Version 4 of syslog-ng works perfectly well in version 3 compatibility mode. However, if you want to use the syslog-ng 4 features, you need to be aware of some significant changes. If you have a simple configuration, like those in Linux distributions, then simply rewriting the version string is most likely enough. However, if you use PatternDB or JSON parsing, any Python code, or an Elasticsearch, or MongoDB destination, you have to be aware of the changes.

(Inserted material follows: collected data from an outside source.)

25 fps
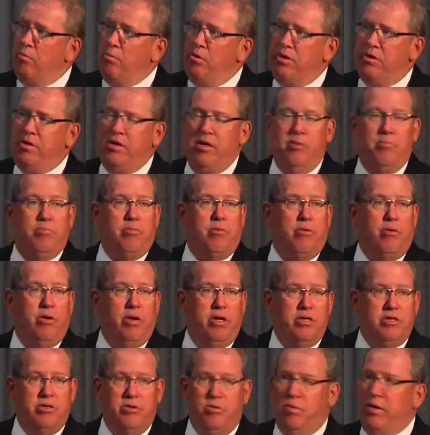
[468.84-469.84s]
with the
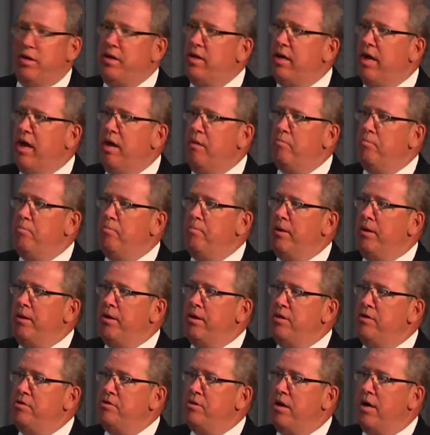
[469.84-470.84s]
employees and what the
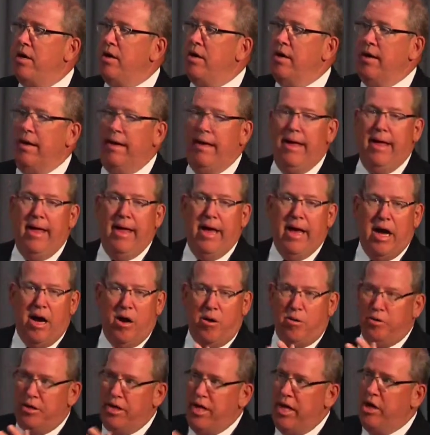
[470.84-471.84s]
capabilities are?
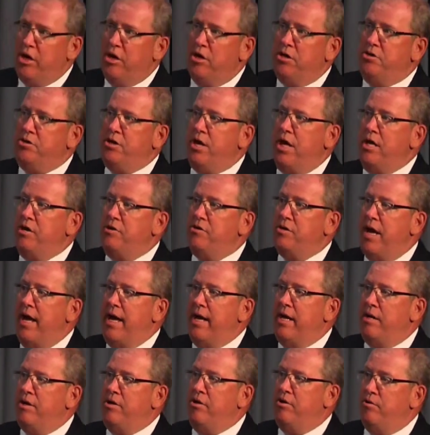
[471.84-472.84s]
How are they going to change
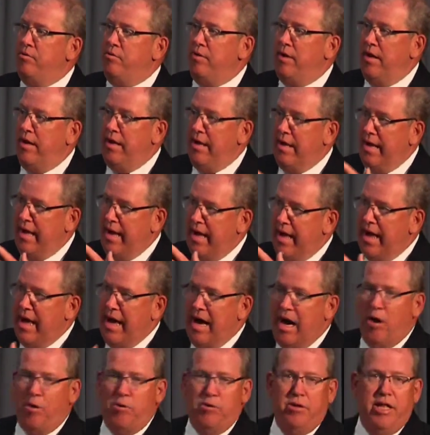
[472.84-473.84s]
attitude?
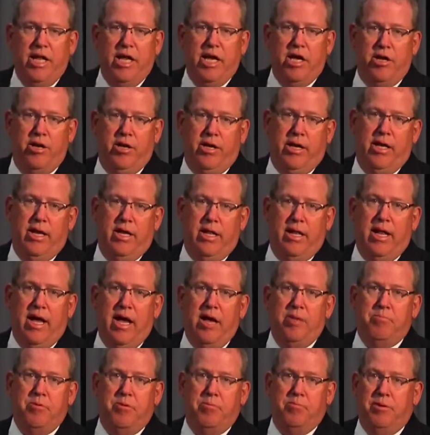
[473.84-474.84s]
How are they going to get
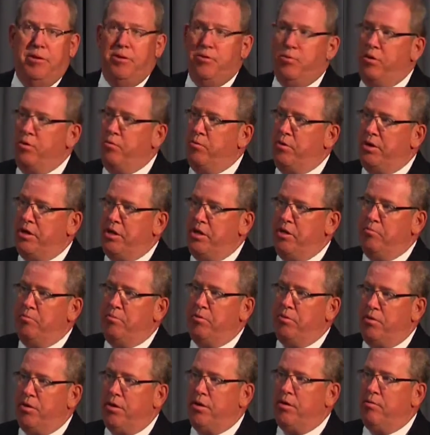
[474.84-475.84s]
alignment between what the
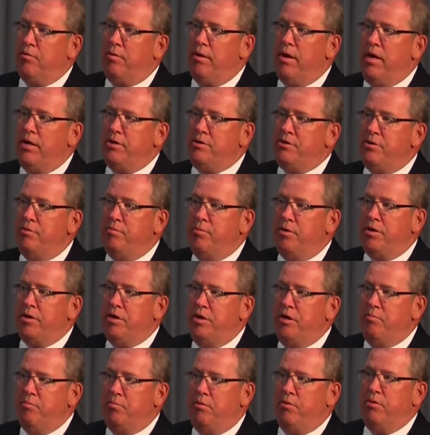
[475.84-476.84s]
employer wants and
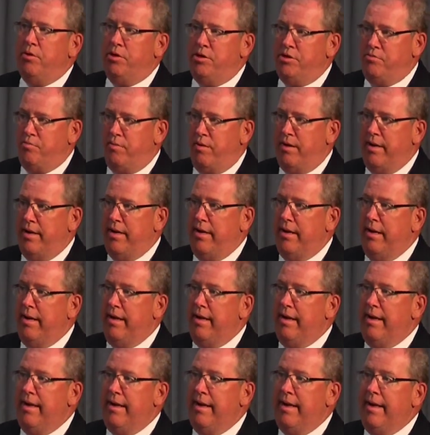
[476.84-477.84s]
what the employees want?
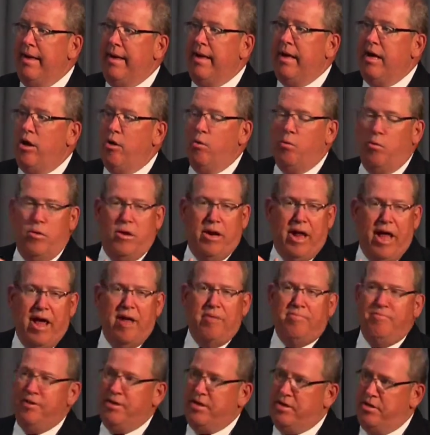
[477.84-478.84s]
What
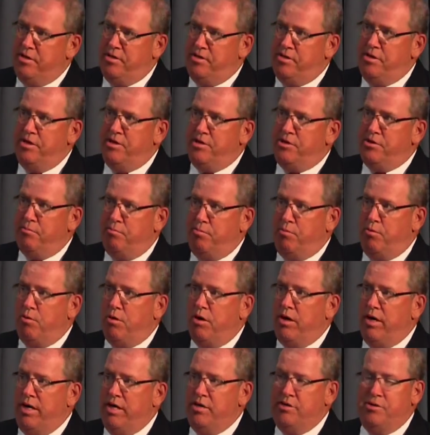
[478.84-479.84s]
advocacy
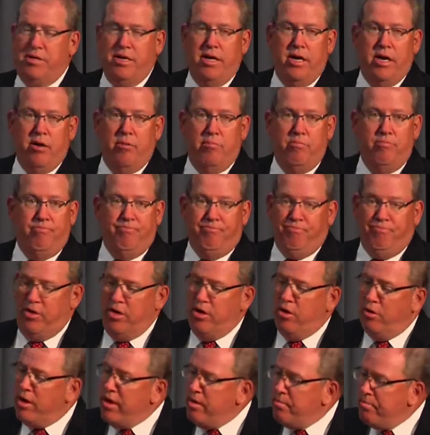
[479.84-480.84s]
support is there?
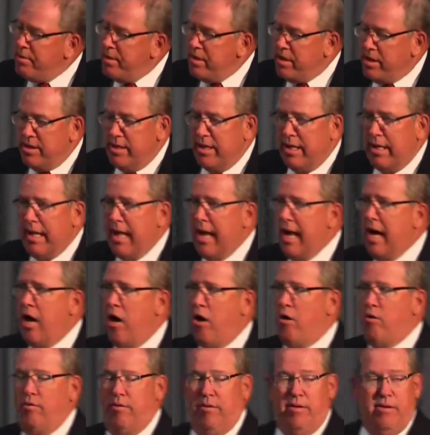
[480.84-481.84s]
You know, HIPAA doesn't
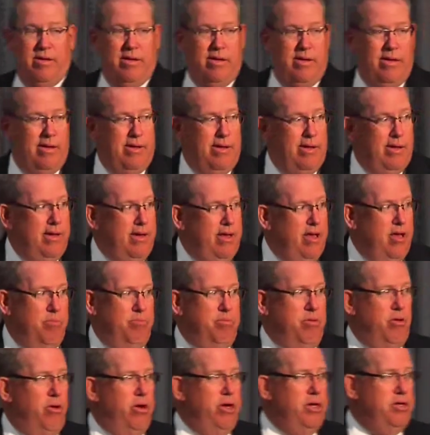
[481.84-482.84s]
allow
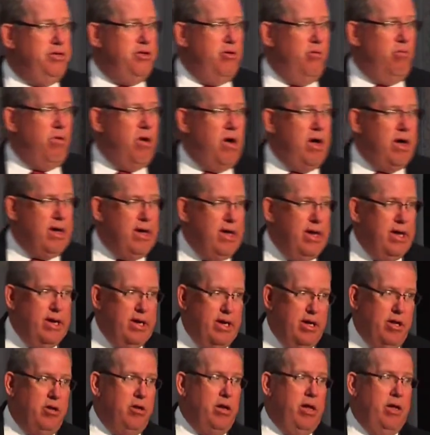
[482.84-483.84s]
employees to walk
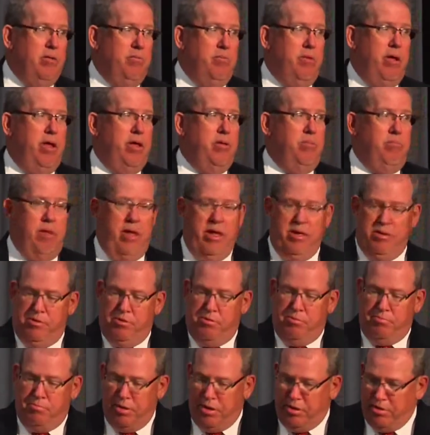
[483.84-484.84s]
in
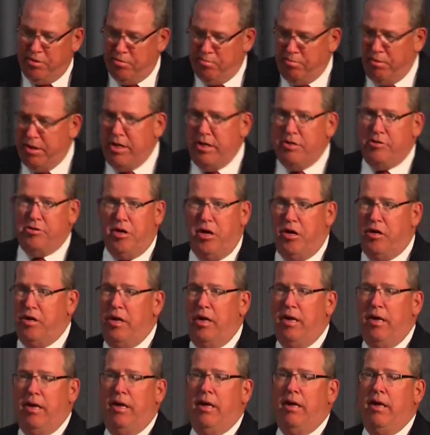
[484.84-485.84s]
and spill their beans
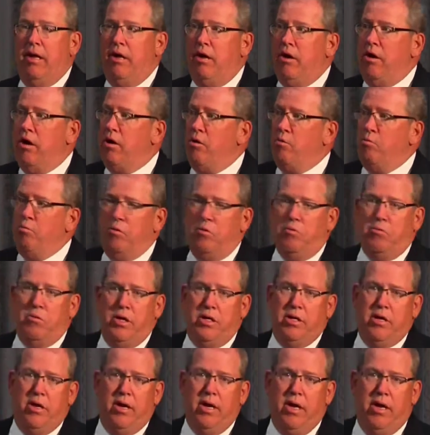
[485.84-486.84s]
on
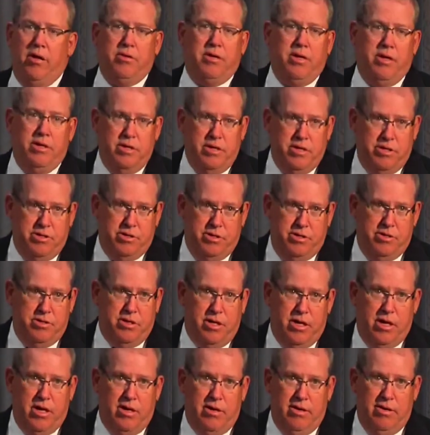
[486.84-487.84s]
what their health
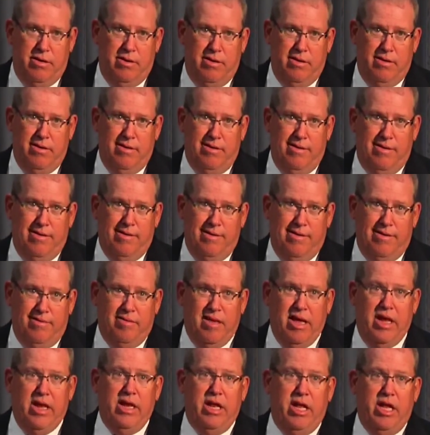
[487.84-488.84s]
conditions are.
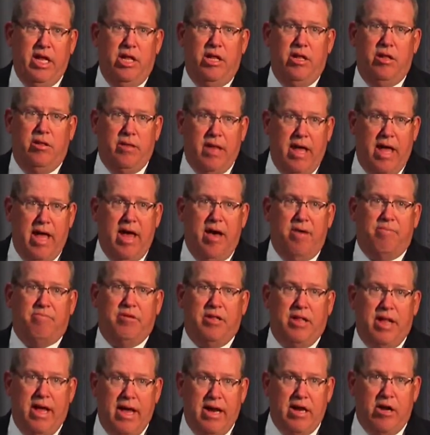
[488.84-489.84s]
They have
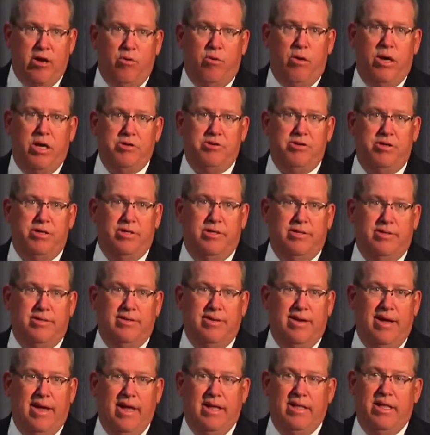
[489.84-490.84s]
a lot of
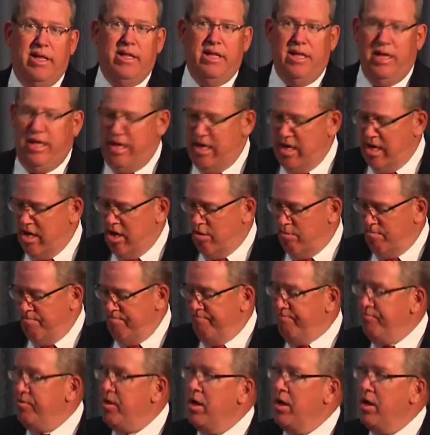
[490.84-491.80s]
questions and they need help.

From this blog you can learn about type support, how this can affect you, changes in Python support, and some tips how to prepare for the upgrade.

Type support

One of the major changes in syslog-ng 4 was the introduction of type support. In version 3, all data parsed from log messages was stored and handled as text (string). Even if you parsed an integer from a log message using PatternDB or the JSON parser, the type information was lost, and all data was handled as text. If you wanted to forward data with proper type information, you had to use type hinting in the syslog-ng destination driver.

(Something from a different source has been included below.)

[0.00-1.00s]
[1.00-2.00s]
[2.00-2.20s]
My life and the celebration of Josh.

Version 4 makes syslog-ng type-aware. Data is stored as text (it is still a syslog implementation, built to work with text data), but syslog-ng also stores type information alongside name-value pairs. It has two major advantages:

  • Comparisons actually work, 90 is not larger than 100, as it was before, (based on alphabetical order instead of numerical values)

  • Some destination drivers can use the type information to send name-value pairs in the correct format to the destination. For example, in case of the Elasticsearch destination, it means that searching/reporting/dashboards work properly without hand creating mapping for data types.

What does type support mean in practice? When syslog-ng is parsing a log message using PatternDB or the JSON parser, it can detect the type of data and store type info. You can also set the type using rewrite rules for name-value pairs coming from other parsers.

Today we use sudo logs as an example. Recent versions of sudo can log in JSON format, and syslog-ng can parse these logs automatically into name-value pairs. In the following examples we parse these logs using syslog-ng 3.37 and syslog-ng 4, and then reconstruct the log message in JSON format. While the differences are barely visible for the human eye, software working with the generated log messages will definitely notice the difference.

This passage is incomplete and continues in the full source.